Central polydactyly is associated with Grebe chondrodysplasia and syndrome C (trigonocephaly). Central synpolydactyly is an autosomal dominant inherited mutation of the HOXD13 gene on chromosome 2. Children of consanguineous pregnancies have a more severe form of the osseous disorder that extends into the metacarpals and carpus, metatarsals and tarsal bones.7
Surgical Indications
It is what you learn after you know it all that counts.
—Earl Weaver
The hardest decision in central synpolydactyly is to know when natural history will be better than the outcomes of surgical intervention. The biggest risk to surgical seindenttion is transforming a highly functional block of syndactylized digits into a five-digit hand with less functional ability. Unfortunately there is a risk that surgery can result in stiffness, malangulation, and malrotation that negatively impacts hand function. The parents can be on opposite sides of the fence on this decision. The affected parent with the genetic condition often views the psychosocial and functional future of his or her child differently than the unaffected parent. The parents and grandparents often assume that current surgeons are smarter and more skilled than a generation ago. Why shouldn’t they? Hasn’t everything else from computers to televisions to cars improved in technical expertise? It is a hard negotiation, a difficult decision, and should not be taken lightly. You have to be the child’s advocate and realistic about your surgical capabilities. If in doubt, seek additional opinions.
SURGICAL PROCEDURES
Life is not always a matter of holding good cards, but sometimes of playing a poor hand well.
—Robert Louis Stevenson
Ray Resection
A central digit duplication with independent, aligned, adjacent fingers is the best indication for surgical reconstruction (Figure 5-3A). The absence of phalangeal bony synostosis or joint fusion and the presence of mobile metacarpophalangeal and interphalangeal joints is ideal for reconstruction.
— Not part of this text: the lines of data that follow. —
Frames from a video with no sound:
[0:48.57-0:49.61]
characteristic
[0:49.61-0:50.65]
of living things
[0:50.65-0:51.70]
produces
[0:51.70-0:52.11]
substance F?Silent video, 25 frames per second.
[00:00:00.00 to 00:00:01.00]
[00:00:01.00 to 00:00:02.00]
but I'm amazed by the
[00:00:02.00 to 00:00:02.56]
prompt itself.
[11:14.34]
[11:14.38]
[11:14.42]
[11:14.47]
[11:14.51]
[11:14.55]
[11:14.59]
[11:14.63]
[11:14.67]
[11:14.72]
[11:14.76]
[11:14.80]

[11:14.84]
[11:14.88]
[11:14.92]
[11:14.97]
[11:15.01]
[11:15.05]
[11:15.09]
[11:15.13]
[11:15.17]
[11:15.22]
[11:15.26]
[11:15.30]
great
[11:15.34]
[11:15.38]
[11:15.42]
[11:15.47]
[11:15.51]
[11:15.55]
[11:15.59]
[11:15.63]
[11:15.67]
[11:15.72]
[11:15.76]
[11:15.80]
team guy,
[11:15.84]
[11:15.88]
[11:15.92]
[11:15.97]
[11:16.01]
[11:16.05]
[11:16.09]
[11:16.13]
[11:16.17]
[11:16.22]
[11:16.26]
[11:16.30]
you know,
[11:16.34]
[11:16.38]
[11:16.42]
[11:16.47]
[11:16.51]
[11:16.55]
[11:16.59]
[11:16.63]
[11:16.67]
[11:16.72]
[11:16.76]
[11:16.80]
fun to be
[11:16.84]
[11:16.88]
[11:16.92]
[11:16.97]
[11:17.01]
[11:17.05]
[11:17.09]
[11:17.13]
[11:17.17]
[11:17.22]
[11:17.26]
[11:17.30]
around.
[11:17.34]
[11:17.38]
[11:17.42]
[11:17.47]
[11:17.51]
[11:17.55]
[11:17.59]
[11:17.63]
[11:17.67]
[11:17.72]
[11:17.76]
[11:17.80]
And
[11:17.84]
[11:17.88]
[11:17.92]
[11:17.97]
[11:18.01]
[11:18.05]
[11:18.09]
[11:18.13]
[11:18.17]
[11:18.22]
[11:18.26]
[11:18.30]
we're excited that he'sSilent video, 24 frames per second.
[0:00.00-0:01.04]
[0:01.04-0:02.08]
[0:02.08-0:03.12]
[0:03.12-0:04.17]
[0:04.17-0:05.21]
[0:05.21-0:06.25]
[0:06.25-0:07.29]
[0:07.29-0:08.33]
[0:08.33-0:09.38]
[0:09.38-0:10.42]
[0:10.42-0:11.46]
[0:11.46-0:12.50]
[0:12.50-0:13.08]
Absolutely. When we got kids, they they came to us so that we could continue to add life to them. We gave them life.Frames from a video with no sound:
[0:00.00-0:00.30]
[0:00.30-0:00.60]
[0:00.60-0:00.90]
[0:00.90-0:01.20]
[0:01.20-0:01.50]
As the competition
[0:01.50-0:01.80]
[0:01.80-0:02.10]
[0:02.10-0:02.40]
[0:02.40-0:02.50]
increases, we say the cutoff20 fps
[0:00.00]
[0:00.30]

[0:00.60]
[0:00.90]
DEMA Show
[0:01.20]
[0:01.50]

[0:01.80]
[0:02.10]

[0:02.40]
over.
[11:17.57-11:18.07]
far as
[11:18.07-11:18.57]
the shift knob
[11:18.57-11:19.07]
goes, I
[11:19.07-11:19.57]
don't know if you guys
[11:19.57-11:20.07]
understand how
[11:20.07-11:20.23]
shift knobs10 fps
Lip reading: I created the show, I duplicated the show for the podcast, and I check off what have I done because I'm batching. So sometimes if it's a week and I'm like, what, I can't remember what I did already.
Radiographs usually reveal a bifid (Figure 5-3B) or duplicated metacarpal. When there is no or limited major soft tissue (tendons, nerves) interconnections, a ray resection will yield excellent longterm results.
FIGURE 5-3 A: Palmar views of central polydactyly with mobile, independent digits. The middle finger here is the polydactylous digit. B: Radiograph of the same patient with duplicated phalanges and bifid metacarpal. C: Surgical incision markings for excision of ulnar middle finger and reconstruction of web between the radial middle finger and the ring finger. Note the nonlinear Z-plasty incision is preferred to a longitudinal incision. D: Intraoperative closure after ray resection and reconstruction of web.